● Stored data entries
▼

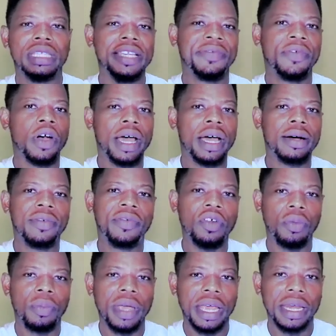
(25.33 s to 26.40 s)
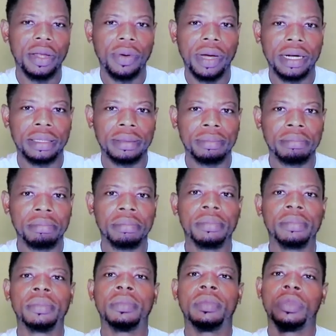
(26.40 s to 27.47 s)
seek for help from anyone.
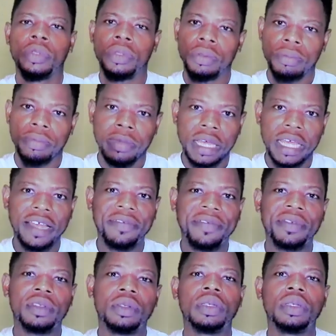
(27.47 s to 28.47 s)
If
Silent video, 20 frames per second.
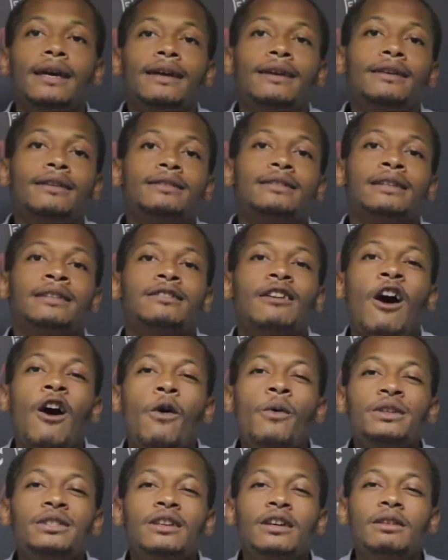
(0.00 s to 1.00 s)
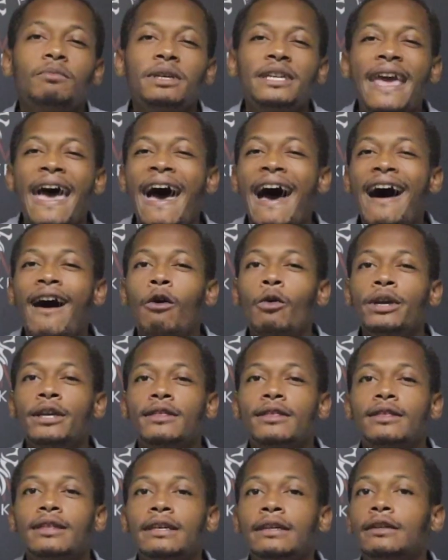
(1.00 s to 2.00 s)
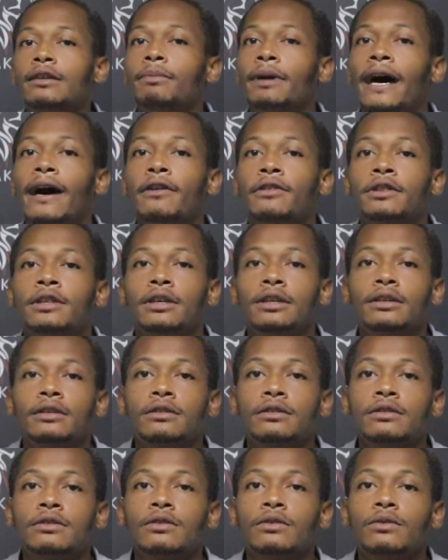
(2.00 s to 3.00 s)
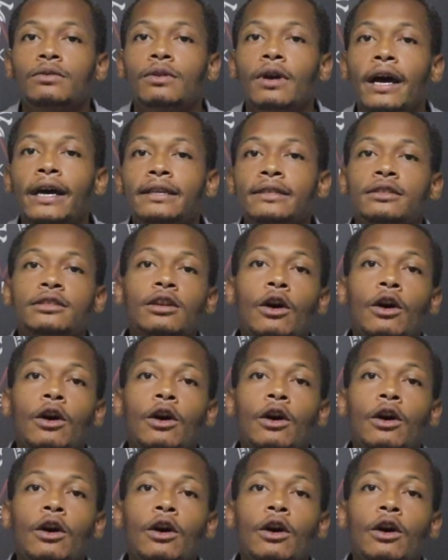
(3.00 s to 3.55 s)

is always going to be how we think about things, right?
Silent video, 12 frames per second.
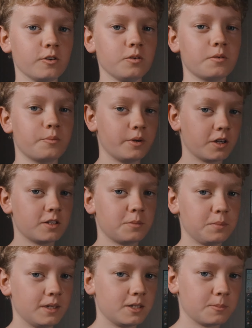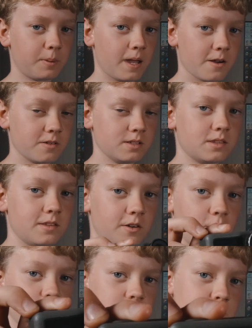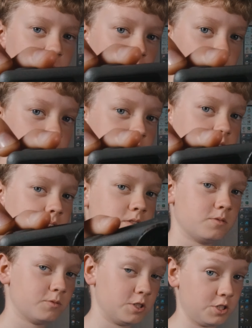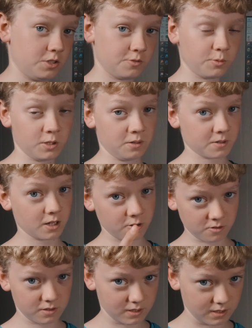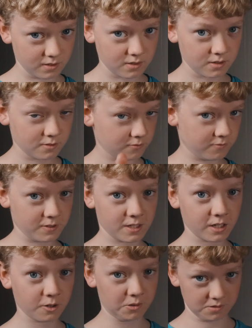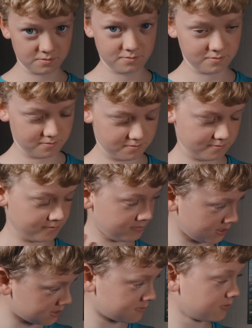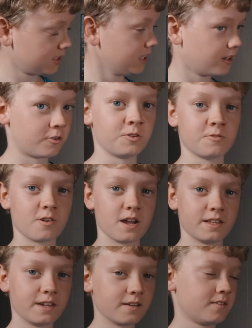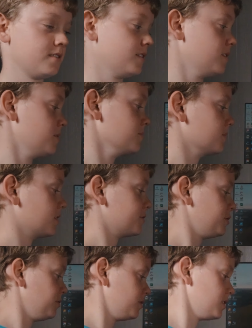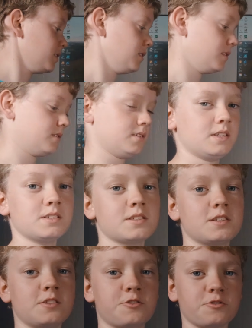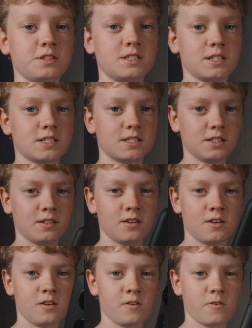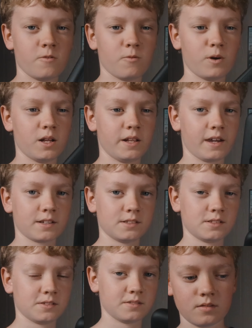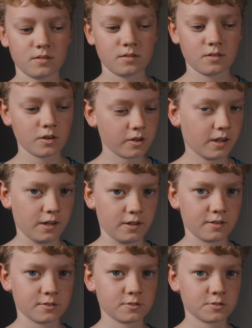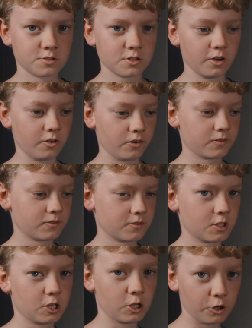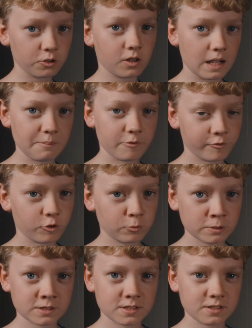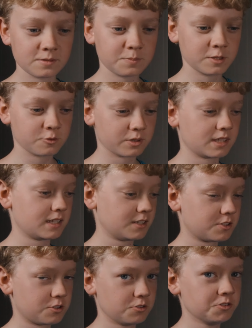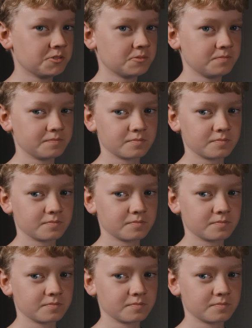video, we're going to be comparing the Osmo Action, which is what I'm currently videoing this video on right now, to the Insta360 One X. Okay, so the low light performances between these two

▲

● Your assignment
Print the records again exactly, without the pictures.

● Written solution
(25.33 s to 26.40 s)
(26.40 s to 27.47 s)
seek for help from anyone.
(27.47 s to 28.47 s)
If
Silent video, 20 frames per second.
(0.00 s to 1.00 s)
(1.00 s to 2.00 s)
(2.00 s to 3.00 s)
(3.00 s to 3.55 s)

is always going to be how we think about things, right?
Silent video, 12 frames per second.
video, we're going to be comparing the Osmo Action, which is what I'm currently videoing this video on right now, to the Insta360 One X. Okay, so the low light performances between these two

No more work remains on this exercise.